No specific network scanning or automated detection commands are provided in the available resources, as the vulnerability is primarily a session key derivation logic flaw within the application.
What immediate steps should I take to mitigate this vulnerability?
To mitigate CVE-2026-6729, you should apply the patch introduced in PR #159 for HKUDS OpenHarness. This patch updates the session key generation to include the sender ID, ensuring session isolation per sender within shared chats or threads.
- Update the OpenHarness ohmo gateway to the fixed version containing the session key derivation fix.
- Ensure that the session key generation function includes sender identity along with chat and thread identifiers.
- Verify that runtime session restoration and message routing respect sender-scoped session keys to prevent cross-user session reuse.
- Run regression tests similar to those added in the patch to confirm that session isolation is enforced.
How does this vulnerability affect compliance with common standards and regulations (like GDPR, HIPAA)?:
The vulnerability allows authenticated participants in shared chats or threads to hijack other users' sessions by exploiting a shared session key that lacks sender identity verification.
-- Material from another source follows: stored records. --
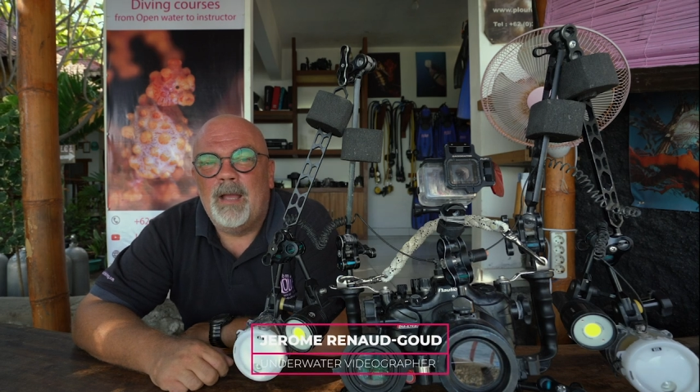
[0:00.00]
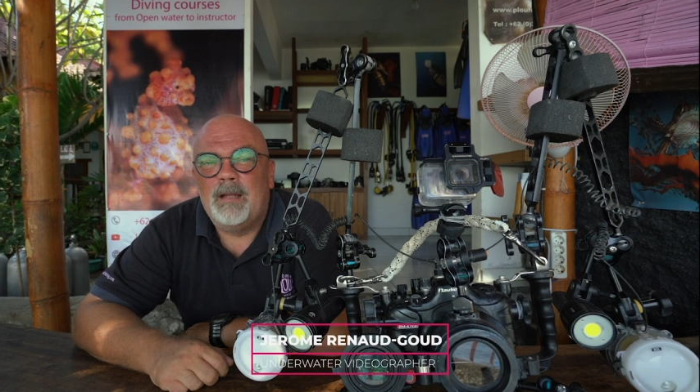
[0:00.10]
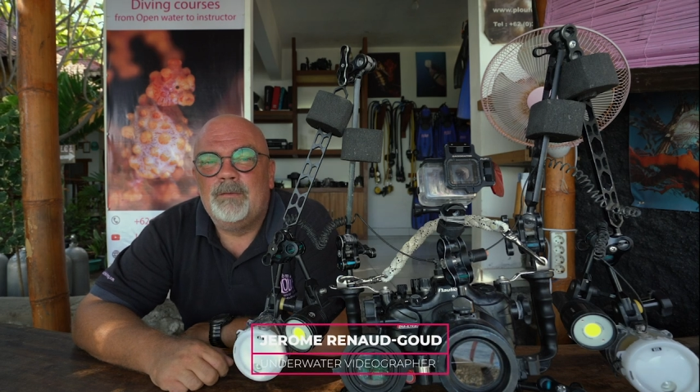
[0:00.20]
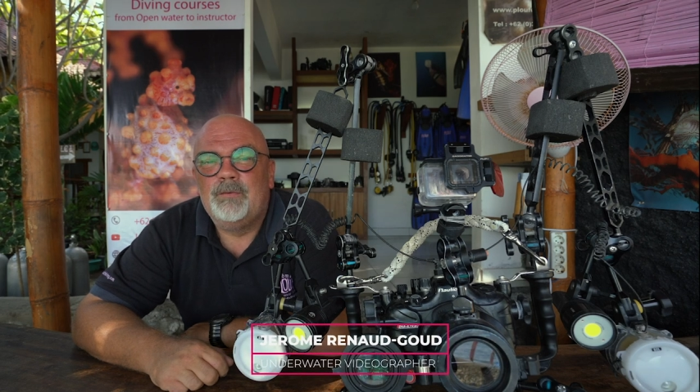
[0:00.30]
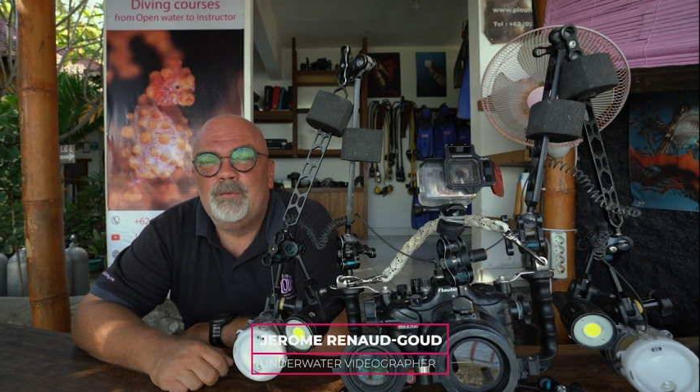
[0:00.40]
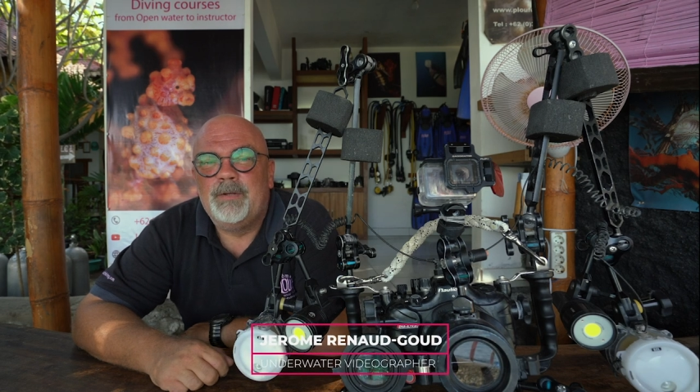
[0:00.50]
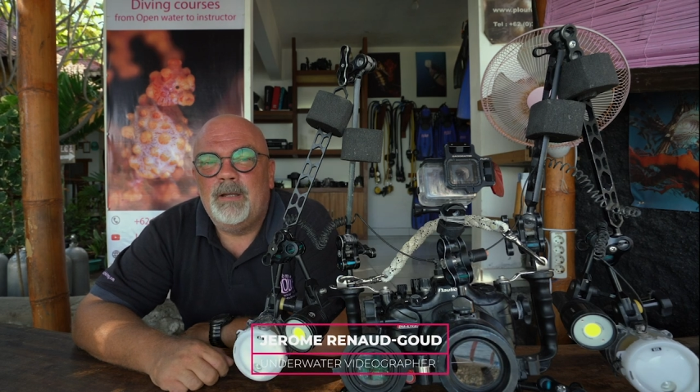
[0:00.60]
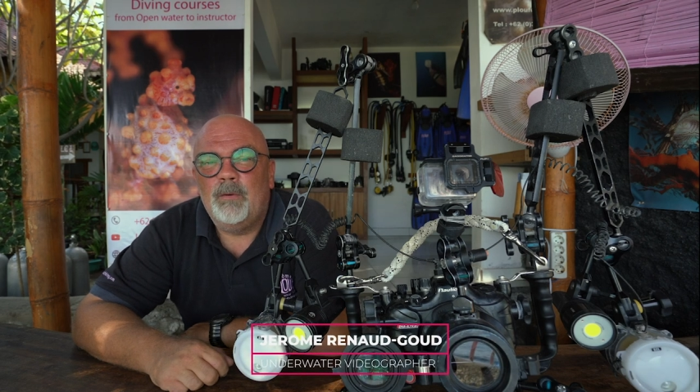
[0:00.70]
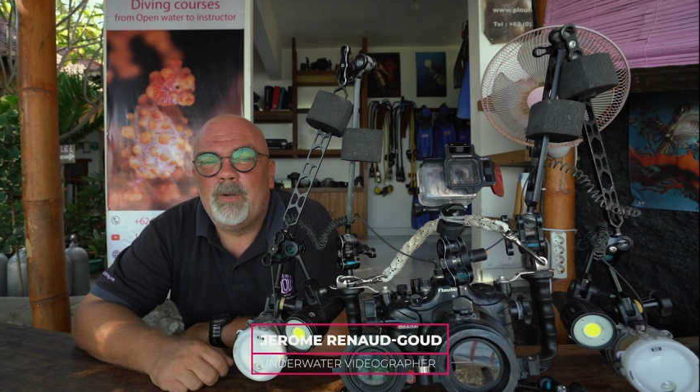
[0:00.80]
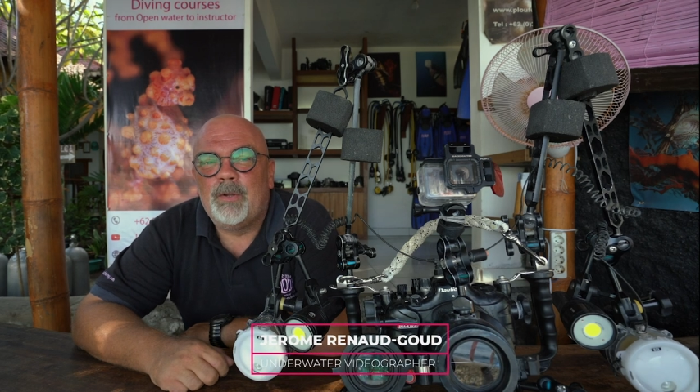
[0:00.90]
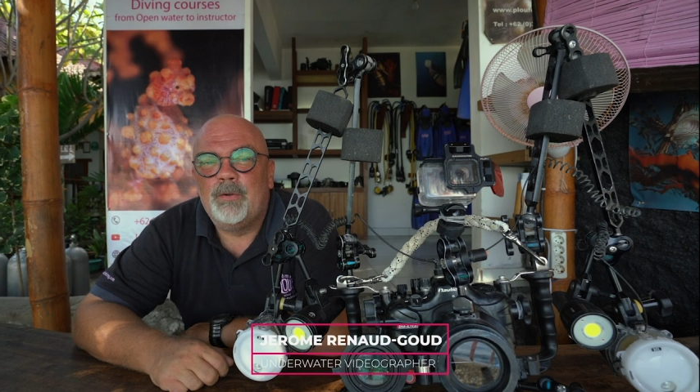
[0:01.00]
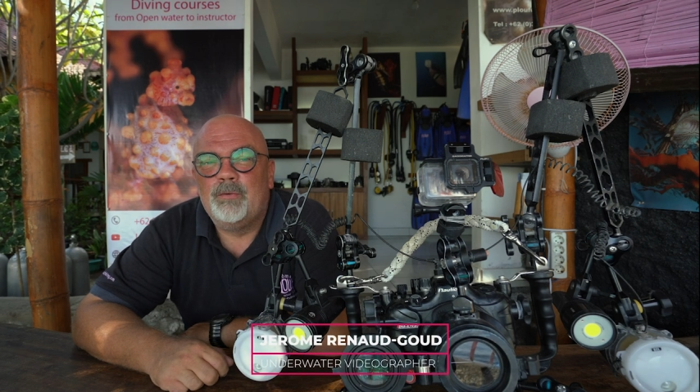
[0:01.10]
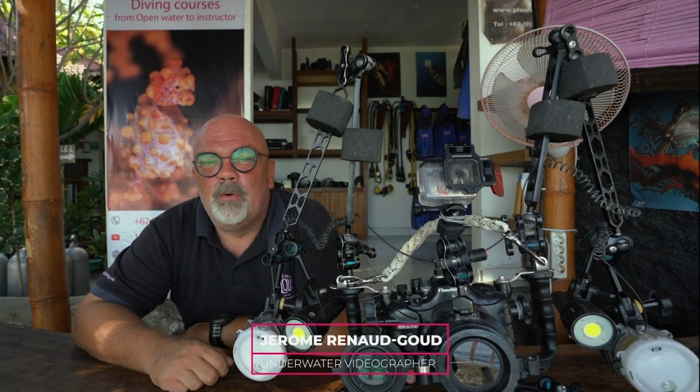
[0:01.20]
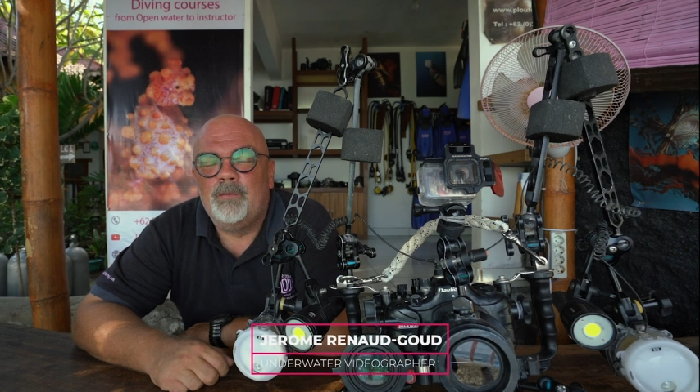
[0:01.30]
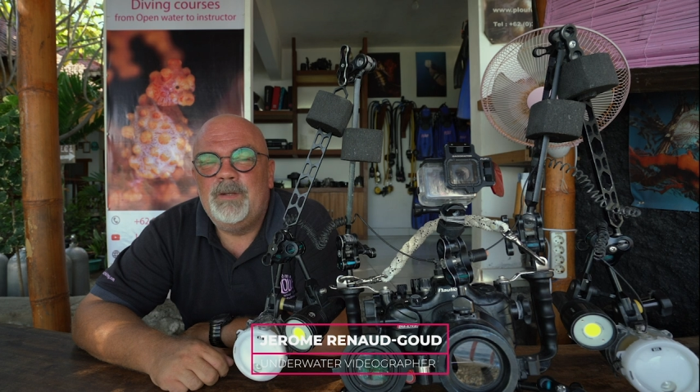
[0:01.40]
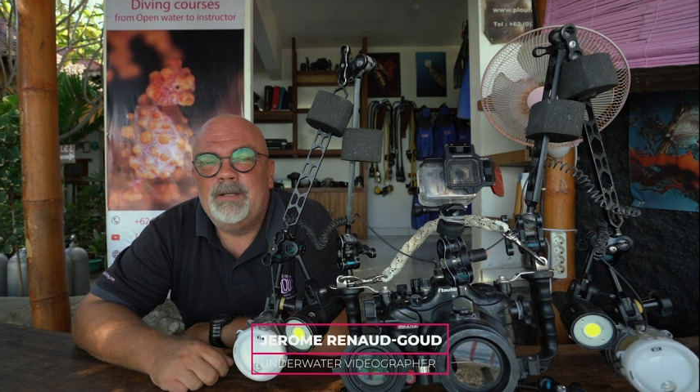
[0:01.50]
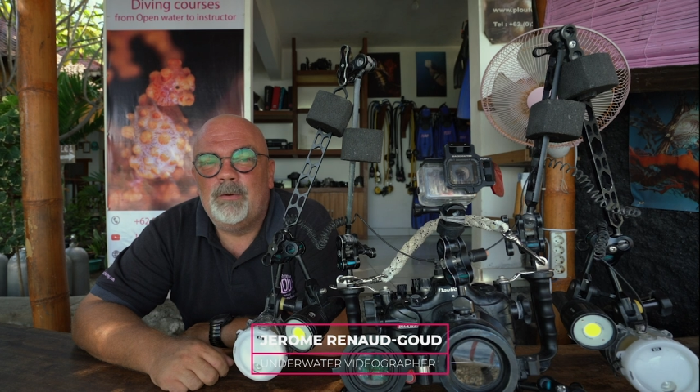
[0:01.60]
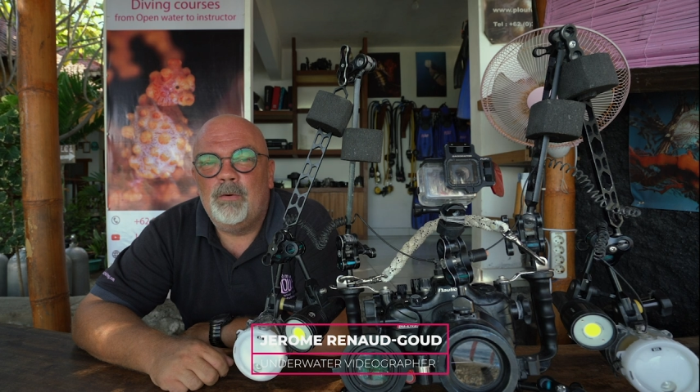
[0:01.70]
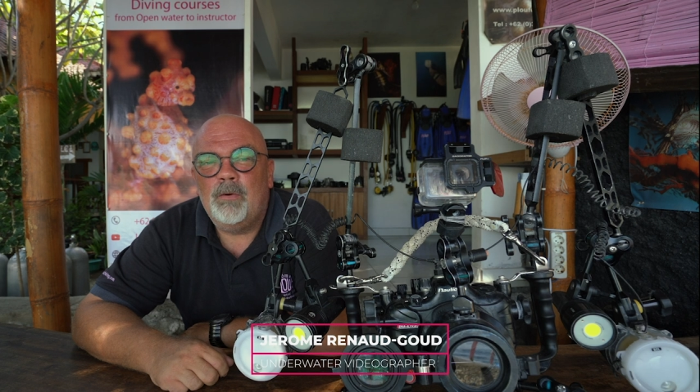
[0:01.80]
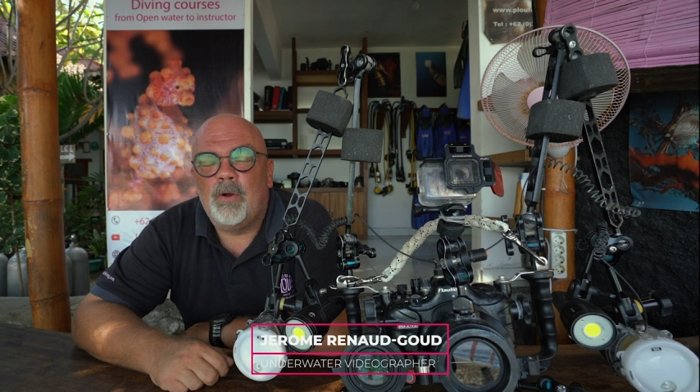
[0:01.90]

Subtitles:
and today we're going to do a video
This leads to unauthorized access to conversation states and interference with active tasks, effectively causing session state leakage and privilege escalation.
Such unauthorized access and session hijacking can result in exposure of potentially sensitive or personal data, which may violate data protection requirements under standards like GDPR and HIPAA that mandate strict controls on user data confidentiality and integrity.
By enabling cross-user session reuse and task interruption without elevated privileges, the vulnerability undermines the principle of user session isolation and data confidentiality, which are critical for compliance with these regulations.
The fix introduced sender identity into session key derivation to isolate sessions per user, thereby mitigating risks of unauthorized data access and helping maintain compliance with data protection standards.